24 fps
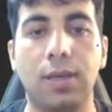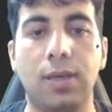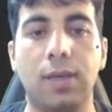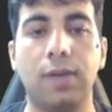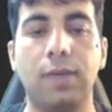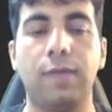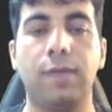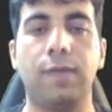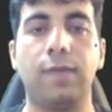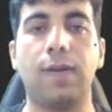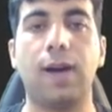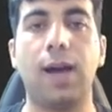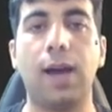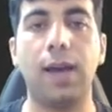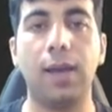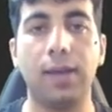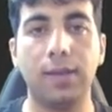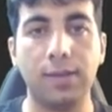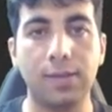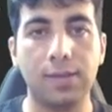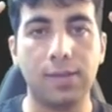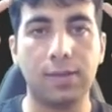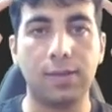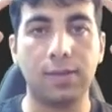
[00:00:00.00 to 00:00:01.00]

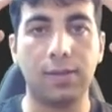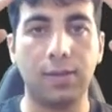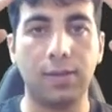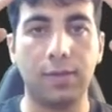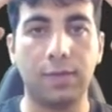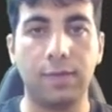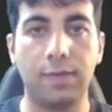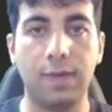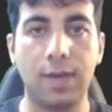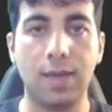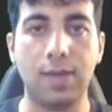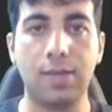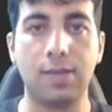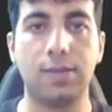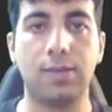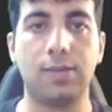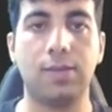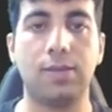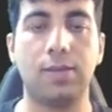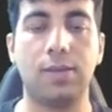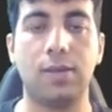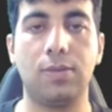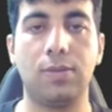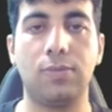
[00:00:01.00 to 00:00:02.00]
finds the
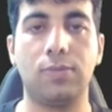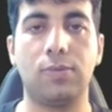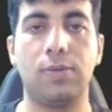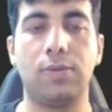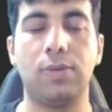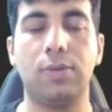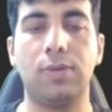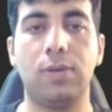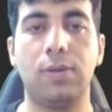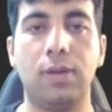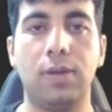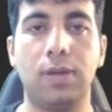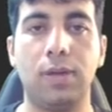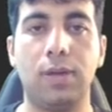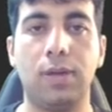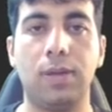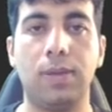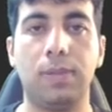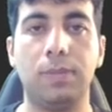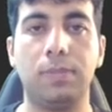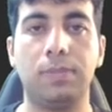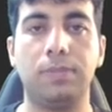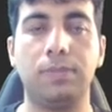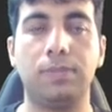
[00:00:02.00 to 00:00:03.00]
face
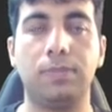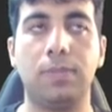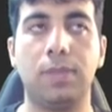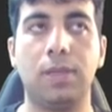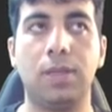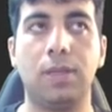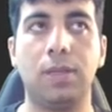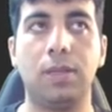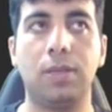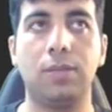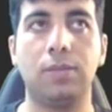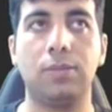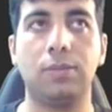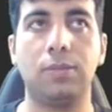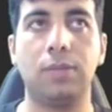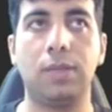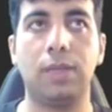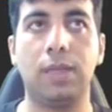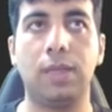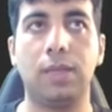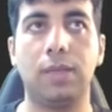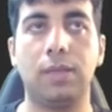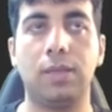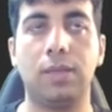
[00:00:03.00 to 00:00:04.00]

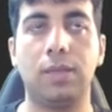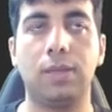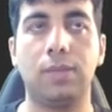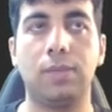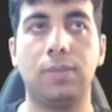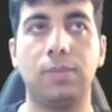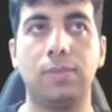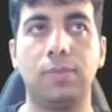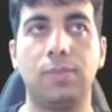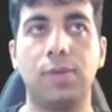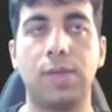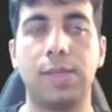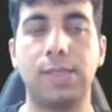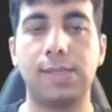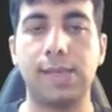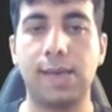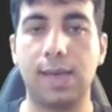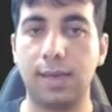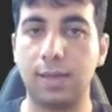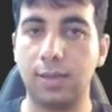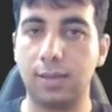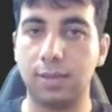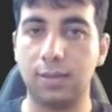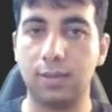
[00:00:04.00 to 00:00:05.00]
like a
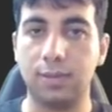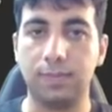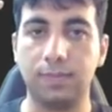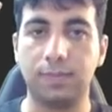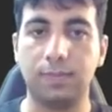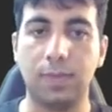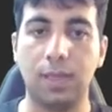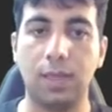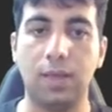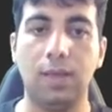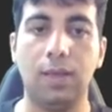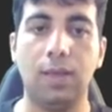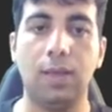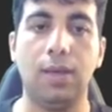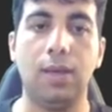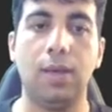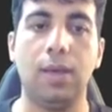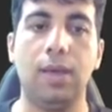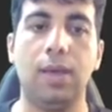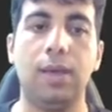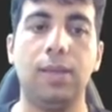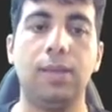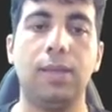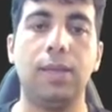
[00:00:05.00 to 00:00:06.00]
rectangle,
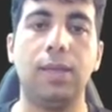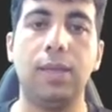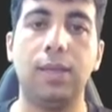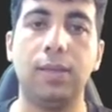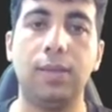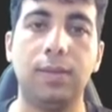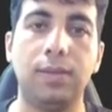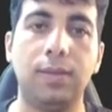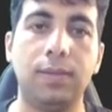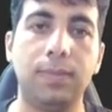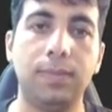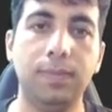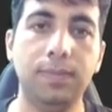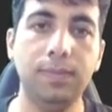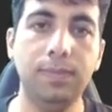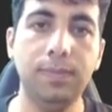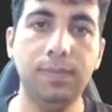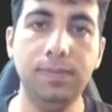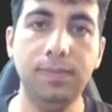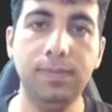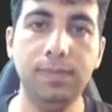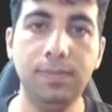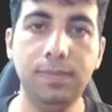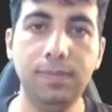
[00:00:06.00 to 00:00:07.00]
and then
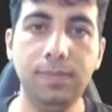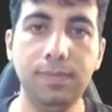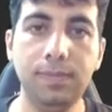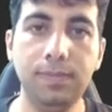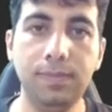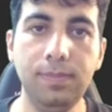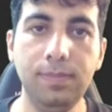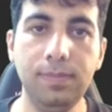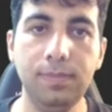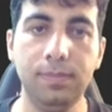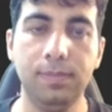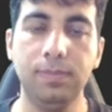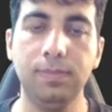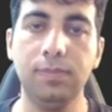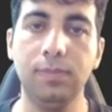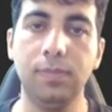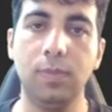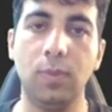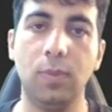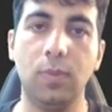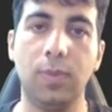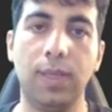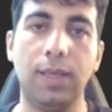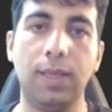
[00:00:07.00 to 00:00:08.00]

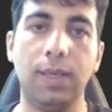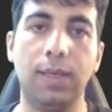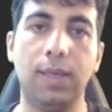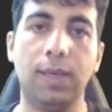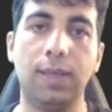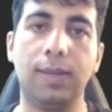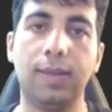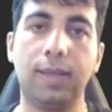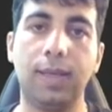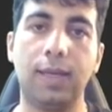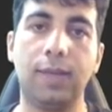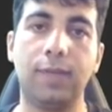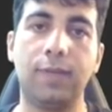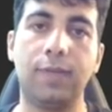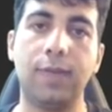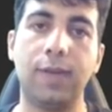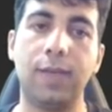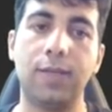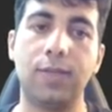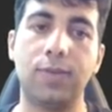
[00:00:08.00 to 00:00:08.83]
we get that face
----
Assignment
Where a picture appears, skip it and copy the rest of the data word for word.

Response area
24 fps
[00:00:00.00 to 00:00:01.00]

[00:00:01.00 to 00:00:02.00]
finds the
[00:00:02.00 to 00:00:03.00]
face
[00:00:03.00 to 00:00:04.00]

[00:00:04.00 to 00:00:05.00]
like a
[00:00:05.00 to 00:00:06.00]
rectangle,
[00:00:06.00 to 00:00:07.00]
and then
[00:00:07.00 to 00:00:08.00]

[00:00:08.00 to 00:00:08.83]
we get that face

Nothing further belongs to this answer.